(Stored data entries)
☆ ☆ ☆ ☆
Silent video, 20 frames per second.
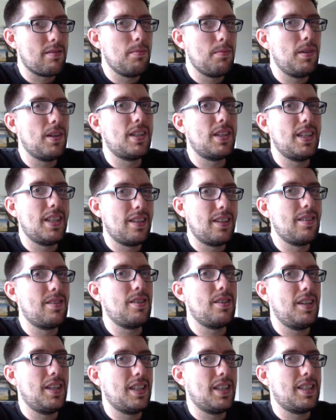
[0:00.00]
Grimlock did
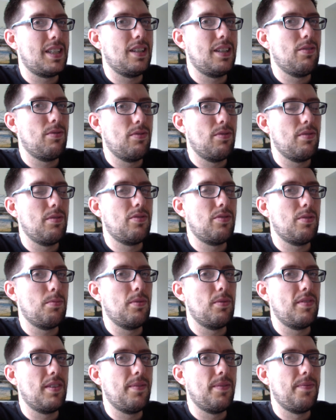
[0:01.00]
enjoy herself for
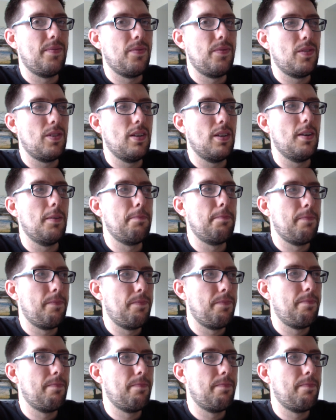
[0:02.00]
some of it. So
☆ ☆ ☆ ☆
* _GOAL OF THE EXERCISE_: Reproduce all of the records above exactly, but exclude the pictures.

* _PROBLEM SOLUTION_:
Silent video, 20 frames per second.
[0:00.00]
Grimlock did
[0:01.00]
enjoy herself for
[0:02.00]
some of it. So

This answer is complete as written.